[[ Data shown, beginning ]]

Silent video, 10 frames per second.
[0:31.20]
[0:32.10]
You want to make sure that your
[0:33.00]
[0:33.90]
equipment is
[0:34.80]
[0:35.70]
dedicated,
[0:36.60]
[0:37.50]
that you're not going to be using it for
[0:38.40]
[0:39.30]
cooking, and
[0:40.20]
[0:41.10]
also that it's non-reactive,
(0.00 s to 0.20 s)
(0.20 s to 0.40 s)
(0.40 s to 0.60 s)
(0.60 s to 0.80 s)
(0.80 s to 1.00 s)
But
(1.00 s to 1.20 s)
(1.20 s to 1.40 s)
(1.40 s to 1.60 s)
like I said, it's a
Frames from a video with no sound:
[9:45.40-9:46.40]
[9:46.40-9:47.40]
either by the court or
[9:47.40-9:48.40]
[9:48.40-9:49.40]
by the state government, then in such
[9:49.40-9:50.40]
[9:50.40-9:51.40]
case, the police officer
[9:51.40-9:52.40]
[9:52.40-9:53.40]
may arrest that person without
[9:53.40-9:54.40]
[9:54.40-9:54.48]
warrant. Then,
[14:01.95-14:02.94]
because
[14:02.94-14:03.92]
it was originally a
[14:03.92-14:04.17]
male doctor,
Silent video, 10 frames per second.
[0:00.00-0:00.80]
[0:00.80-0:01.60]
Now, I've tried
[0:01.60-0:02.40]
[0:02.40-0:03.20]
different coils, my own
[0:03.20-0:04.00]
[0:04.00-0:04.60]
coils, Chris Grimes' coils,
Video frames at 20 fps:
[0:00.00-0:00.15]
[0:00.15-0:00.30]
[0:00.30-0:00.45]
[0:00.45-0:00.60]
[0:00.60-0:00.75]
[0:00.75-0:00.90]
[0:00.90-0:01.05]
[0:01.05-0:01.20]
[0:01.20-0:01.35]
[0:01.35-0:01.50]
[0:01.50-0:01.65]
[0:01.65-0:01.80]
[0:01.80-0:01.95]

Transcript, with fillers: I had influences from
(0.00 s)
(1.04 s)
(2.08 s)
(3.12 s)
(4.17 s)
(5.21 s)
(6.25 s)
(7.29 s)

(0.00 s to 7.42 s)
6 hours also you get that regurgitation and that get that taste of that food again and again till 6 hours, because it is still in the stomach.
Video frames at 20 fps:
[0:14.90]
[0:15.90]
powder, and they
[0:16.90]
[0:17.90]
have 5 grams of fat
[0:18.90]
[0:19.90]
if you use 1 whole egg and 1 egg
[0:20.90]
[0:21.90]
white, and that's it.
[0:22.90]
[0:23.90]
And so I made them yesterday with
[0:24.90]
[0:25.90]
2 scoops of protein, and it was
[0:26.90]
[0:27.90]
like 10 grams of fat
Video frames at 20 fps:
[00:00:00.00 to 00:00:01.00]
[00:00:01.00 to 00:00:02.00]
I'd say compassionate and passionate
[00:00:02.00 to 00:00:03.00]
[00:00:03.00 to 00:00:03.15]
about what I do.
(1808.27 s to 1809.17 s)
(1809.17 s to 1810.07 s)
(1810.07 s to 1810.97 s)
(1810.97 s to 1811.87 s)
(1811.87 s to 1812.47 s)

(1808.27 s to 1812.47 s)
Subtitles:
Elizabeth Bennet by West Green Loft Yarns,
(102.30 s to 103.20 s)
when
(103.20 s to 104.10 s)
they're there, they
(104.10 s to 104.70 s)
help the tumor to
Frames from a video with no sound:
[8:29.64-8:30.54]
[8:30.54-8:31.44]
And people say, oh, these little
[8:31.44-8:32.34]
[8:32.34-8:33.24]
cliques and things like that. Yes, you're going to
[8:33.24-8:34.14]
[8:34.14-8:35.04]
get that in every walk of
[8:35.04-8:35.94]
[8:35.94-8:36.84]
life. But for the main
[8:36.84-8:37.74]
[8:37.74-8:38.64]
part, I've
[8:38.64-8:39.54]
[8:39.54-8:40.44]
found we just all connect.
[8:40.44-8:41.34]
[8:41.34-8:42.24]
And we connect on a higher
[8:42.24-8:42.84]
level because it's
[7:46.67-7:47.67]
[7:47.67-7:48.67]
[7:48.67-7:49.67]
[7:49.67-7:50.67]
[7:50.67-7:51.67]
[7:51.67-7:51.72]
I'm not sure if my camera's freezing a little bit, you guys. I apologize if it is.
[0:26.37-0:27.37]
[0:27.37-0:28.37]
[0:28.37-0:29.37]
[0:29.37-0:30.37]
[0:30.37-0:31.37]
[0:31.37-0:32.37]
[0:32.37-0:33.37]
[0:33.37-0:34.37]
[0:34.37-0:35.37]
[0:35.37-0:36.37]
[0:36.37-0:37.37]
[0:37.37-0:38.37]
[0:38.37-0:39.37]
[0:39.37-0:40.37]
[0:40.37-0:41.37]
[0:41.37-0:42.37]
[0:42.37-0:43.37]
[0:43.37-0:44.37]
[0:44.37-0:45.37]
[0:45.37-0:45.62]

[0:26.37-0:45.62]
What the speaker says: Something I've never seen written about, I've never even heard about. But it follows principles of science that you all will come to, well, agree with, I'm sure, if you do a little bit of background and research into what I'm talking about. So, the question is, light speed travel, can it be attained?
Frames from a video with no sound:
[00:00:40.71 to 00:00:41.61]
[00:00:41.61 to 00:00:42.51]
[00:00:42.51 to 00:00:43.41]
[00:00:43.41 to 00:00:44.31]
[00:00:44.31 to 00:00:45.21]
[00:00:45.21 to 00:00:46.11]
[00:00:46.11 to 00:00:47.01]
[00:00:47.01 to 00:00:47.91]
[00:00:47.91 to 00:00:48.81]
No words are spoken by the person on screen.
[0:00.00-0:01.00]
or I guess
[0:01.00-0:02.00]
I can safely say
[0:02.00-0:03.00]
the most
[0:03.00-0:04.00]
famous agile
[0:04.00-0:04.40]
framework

[[ Data shown, end ]]

- _What is required_:
Copy each line of the entries exactly.

- _Solution below_:
Silent video, 10 frames per second.
[0:31.20]
[0:32.10]
You want to make sure that your
[0:33.00]
[0:33.90]
equipment is
[0:34.80]
[0:35.70]
dedicated,
[0:36.60]
[0:37.50]
that you're not going to be using it for
[0:38.40]
[0:39.30]
cooking, and
[0:40.20]
[0:41.10]
also that it's non-reactive,
(0.00 s to 0.20 s)
(0.20 s to 0.40 s)
(0.40 s to 0.60 s)
(0.60 s to 0.80 s)
(0.80 s to 1.00 s)
But
(1.00 s to 1.20 s)
(1.20 s to 1.40 s)
(1.40 s to 1.60 s)
like I said, it's a
Frames from a video with no sound:
[9:45.40-9:46.40]
[9:46.40-9:47.40]
either by the court or
[9:47.40-9:48.40]
[9:48.40-9:49.40]
by the state government, then in such
[9:49.40-9:50.40]
[9:50.40-9:51.40]
case, the police officer
[9:51.40-9:52.40]
[9:52.40-9:53.40]
may arrest that person without
[9:53.40-9:54.40]
[9:54.40-9:54.48]
warrant. Then,
[14:01.95-14:02.94]
because
[14:02.94-14:03.92]
it was originally a
[14:03.92-14:04.17]
male doctor,
Silent video, 10 frames per second.
[0:00.00-0:00.80]
[0:00.80-0:01.60]
Now, I've tried
[0:01.60-0:02.40]
[0:02.40-0:03.20]
different coils, my own
[0:03.20-0:04.00]
[0:04.00-0:04.60]
coils, Chris Grimes' coils,
Video frames at 20 fps:
[0:00.00-0:00.15]
[0:00.15-0:00.30]
[0:00.30-0:00.45]
[0:00.45-0:00.60]
[0:00.60-0:00.75]
[0:00.75-0:00.90]
[0:00.90-0:01.05]
[0:01.05-0:01.20]
[0:01.20-0:01.35]
[0:01.35-0:01.50]
[0:01.50-0:01.65]
[0:01.65-0:01.80]
[0:01.80-0:01.95]

Transcript, with fillers: I had influences from
(0.00 s)
(1.04 s)
(2.08 s)
(3.12 s)
(4.17 s)
(5.21 s)
(6.25 s)
(7.29 s)

(0.00 s to 7.42 s)
6 hours also you get that regurgitation and that get that taste of that food again and again till 6 hours, because it is still in the stomach.
Video frames at 20 fps:
[0:14.90]
[0:15.90]
powder, and they
[0:16.90]
[0:17.90]
have 5 grams of fat
[0:18.90]
[0:19.90]
if you use 1 whole egg and 1 egg
[0:20.90]
[0:21.90]
white, and that's it.
[0:22.90]
[0:23.90]
And so I made them yesterday with
[0:24.90]
[0:25.90]
2 scoops of protein, and it was
[0:26.90]
[0:27.90]
like 10 grams of fat
Video frames at 20 fps:
[00:00:00.00 to 00:00:01.00]
[00:00:01.00 to 00:00:02.00]
I'd say compassionate and passionate
[00:00:02.00 to 00:00:03.00]
[00:00:03.00 to 00:00:03.15]
about what I do.
(1808.27 s to 1809.17 s)
(1809.17 s to 1810.07 s)
(1810.07 s to 1810.97 s)
(1810.97 s to 1811.87 s)
(1811.87 s to 1812.47 s)

(1808.27 s to 1812.47 s)
Subtitles:
Elizabeth Bennet by West Green Loft Yarns,
(102.30 s to 103.20 s)
when
(103.20 s to 104.10 s)
they're there, they
(104.10 s to 104.70 s)
help the tumor to
Frames from a video with no sound:
[8:29.64-8:30.54]
[8:30.54-8:31.44]
And people say, oh, these little
[8:31.44-8:32.34]
[8:32.34-8:33.24]
cliques and things like that. Yes, you're going to
[8:33.24-8:34.14]
[8:34.14-8:35.04]
get that in every walk of
[8:35.04-8:35.94]
[8:35.94-8:36.84]
life. But for the main
[8:36.84-8:37.74]
[8:37.74-8:38.64]
part, I've
[8:38.64-8:39.54]
[8:39.54-8:40.44]
found we just all connect.
[8:40.44-8:41.34]
[8:41.34-8:42.24]
And we connect on a higher
[8:42.24-8:42.84]
level because it's
[7:46.67-7:47.67]
[7:47.67-7:48.67]
[7:48.67-7:49.67]
[7:49.67-7:50.67]
[7:50.67-7:51.67]
[7:51.67-7:51.72]
I'm not sure if my camera's freezing a little bit, you guys. I apologize if it is.
[0:26.37-0:27.37]
[0:27.37-0:28.37]
[0:28.37-0:29.37]
[0:29.37-0:30.37]
[0:30.37-0:31.37]
[0:31.37-0:32.37]
[0:32.37-0:33.37]
[0:33.37-0:34.37]
[0:34.37-0:35.37]
[0:35.37-0:36.37]
[0:36.37-0:37.37]
[0:37.37-0:38.37]
[0:38.37-0:39.37]
[0:39.37-0:40.37]
[0:40.37-0:41.37]
[0:41.37-0:42.37]
[0:42.37-0:43.37]
[0:43.37-0:44.37]
[0:44.37-0:45.37]
[0:45.37-0:45.62]

[0:26.37-0:45.62]
What the speaker says: Something I've never seen written about, I've never even heard about. But it follows principles of science that you all will come to, well, agree with, I'm sure, if you do a little bit of background and research into what I'm talking about. So, the question is, light speed travel, can it be attained?
Frames from a video with no sound:
[00:00:40.71 to 00:00:41.61]
[00:00:41.61 to 00:00:42.51]
[00:00:42.51 to 00:00:43.41]
[00:00:43.41 to 00:00:44.31]
[00:00:44.31 to 00:00:45.21]
[00:00:45.21 to 00:00:46.11]
[00:00:46.11 to 00:00:47.01]
[00:00:47.01 to 00:00:47.91]
[00:00:47.91 to 00:00:48.81]
No words are spoken by the person on screen.
[0:00.00-0:01.00]
or I guess
[0:01.00-0:02.00]
I can safely say
[0:02.00-0:03.00]
the most
[0:03.00-0:04.00]
famous agile
[0:04.00-0:04.40]
framework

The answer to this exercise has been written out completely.